You have to learn to pick out the lines that are important, and zone in on them as everything is flying by. Learn to pause the display (or do a quick ‘diag debug dis’ to stop the output). Scrolling back and zeroing in on the one error out of 100 lines is going to be your key skill here.

If all is well, you should get something about the SA being established with the SPI value (not important).

ike 3:MyVPN_GW:18690:MyVPN:49143: added IPsec SA: SPIs=939fc892/b54d030

and of course, if it is configured for SNMP, something like

ike 3:MyVPN_GW:18690:MyVPN:49143: sending SNMP tunnel UP trap

is a nice confirmation that all is well with the VPN.

If you are seeing a lot of errors repeating with Phase1, and you see messages like

ike 3:MyVPN_GW:18698: sent IKE msg (P1_RETRANSMIT): ....

Most likely the problem is a mismatch preshare key for the VPN tunnel, as it isn’t passing out of P1 (which doesn’t have much to negotiate).

Also check again if this is dynamic client (generally requiring Aggressive mode) or a static connection that probably should be set to Main mode, but could be using Aggressive Mode.

If you don’t have a common encryption alg/hash, you should see some errors like..
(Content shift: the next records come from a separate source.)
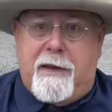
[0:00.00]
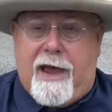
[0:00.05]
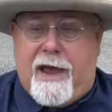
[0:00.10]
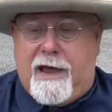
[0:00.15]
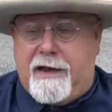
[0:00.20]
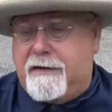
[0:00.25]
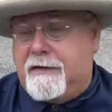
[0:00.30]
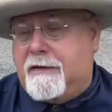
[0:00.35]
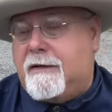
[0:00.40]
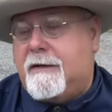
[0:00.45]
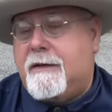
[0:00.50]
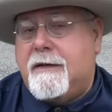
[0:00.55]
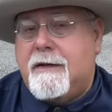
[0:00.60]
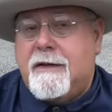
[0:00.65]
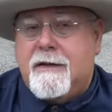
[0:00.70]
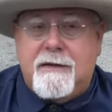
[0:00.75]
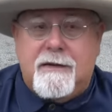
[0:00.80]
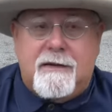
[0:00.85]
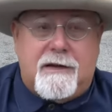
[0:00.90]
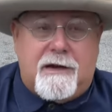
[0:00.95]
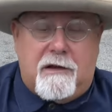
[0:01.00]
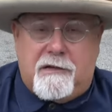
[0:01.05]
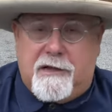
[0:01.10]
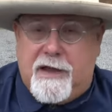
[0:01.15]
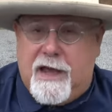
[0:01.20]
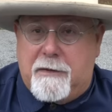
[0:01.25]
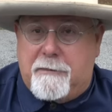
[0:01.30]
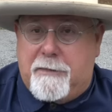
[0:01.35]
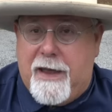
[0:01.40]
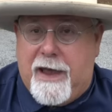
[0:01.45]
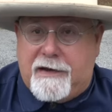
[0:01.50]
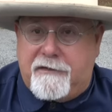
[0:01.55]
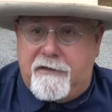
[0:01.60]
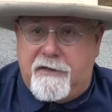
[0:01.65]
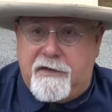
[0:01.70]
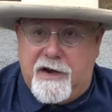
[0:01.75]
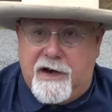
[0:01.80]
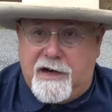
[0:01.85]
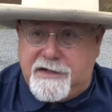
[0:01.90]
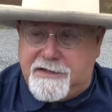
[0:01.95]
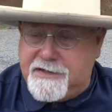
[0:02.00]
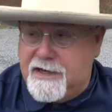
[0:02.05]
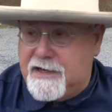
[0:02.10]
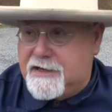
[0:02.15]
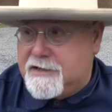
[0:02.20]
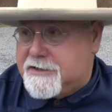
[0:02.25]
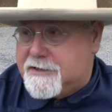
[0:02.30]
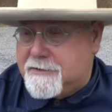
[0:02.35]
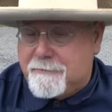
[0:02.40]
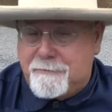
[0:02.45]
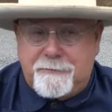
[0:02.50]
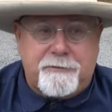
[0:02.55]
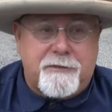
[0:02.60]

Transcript: patent. He only had a patent in the United States.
ike 3:MyVPN_GW:18707: no SA proposal chosen

As it can’t find a matching SA between the two ends using the same encryption algorithm/hash combo to encrypt the tunnel. Fixup the encryption alg/hash and everything should go better.

The hardest problems to detect are different keylength timers (you’ll just have to review them on both sides to make sure your P1 and P2 keylife timers are identical on both sides). Problems that you encounter with different timers show up as a VPN that works for a while, but then stops work, and won’t come up unless you bounce both sides. With valid timers the same on both sides, the VPN should keep up and key rollovers happen automatically.
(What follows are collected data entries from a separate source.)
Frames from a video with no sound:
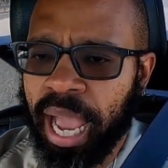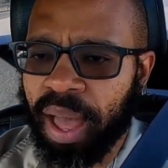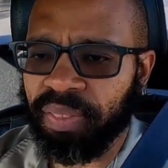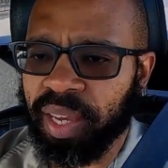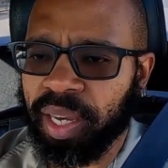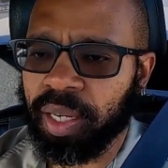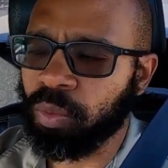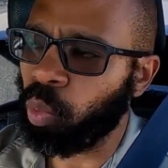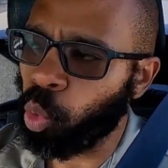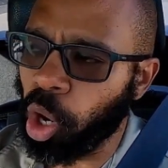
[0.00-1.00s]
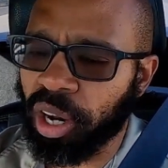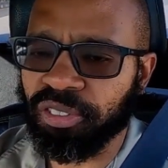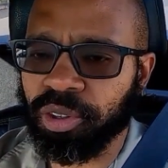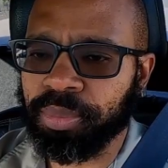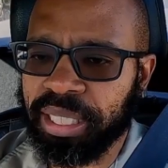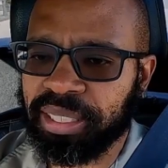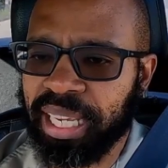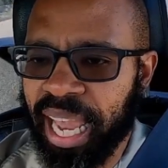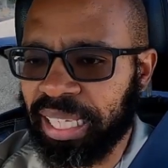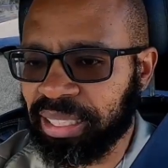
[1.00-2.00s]
And then one of them is
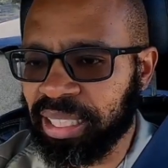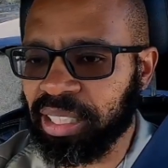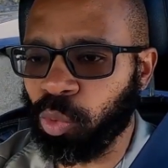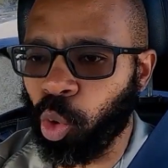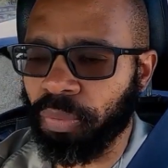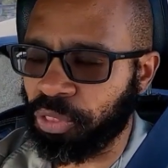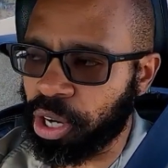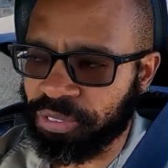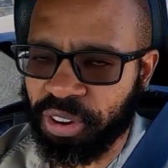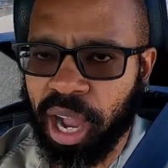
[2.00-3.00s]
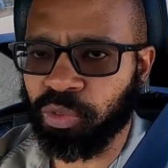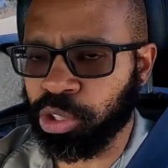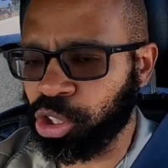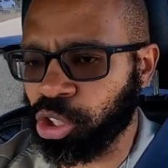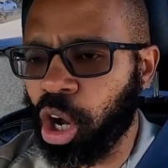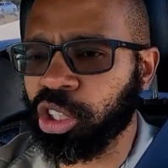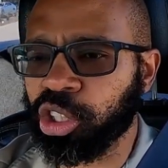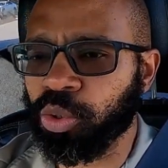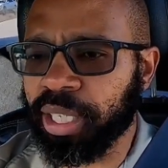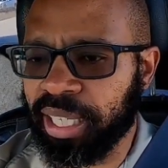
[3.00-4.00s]
the 18 to 135, which is
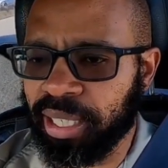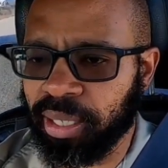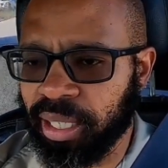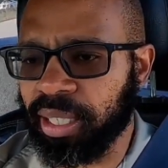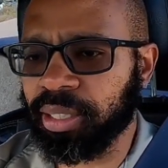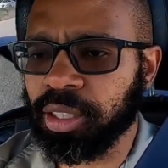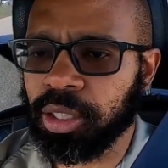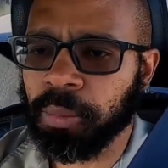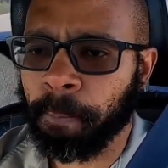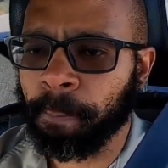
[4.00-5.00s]
also a kit lens,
Also, DPD may not always negotiate. One side may have it on and let a VPN connection stay up for a certain time until the timer kicks off and closes the connection for the lack of keep-alive packets. Make sure both sides have it on, or both sides have it off.

There are a few other error conditions that may come up, but these are the more common errors.

The most important thing with the low level debugging like this is to learn to pick out the important error lines from all the rest of the junk flying by. It just takes practice. You may want to deliberately break an existing setup just to see what happens. But once you can zero in on that one error line out of a 100 that is important, it will be a lot easier to troubleshoot what problems may come at you.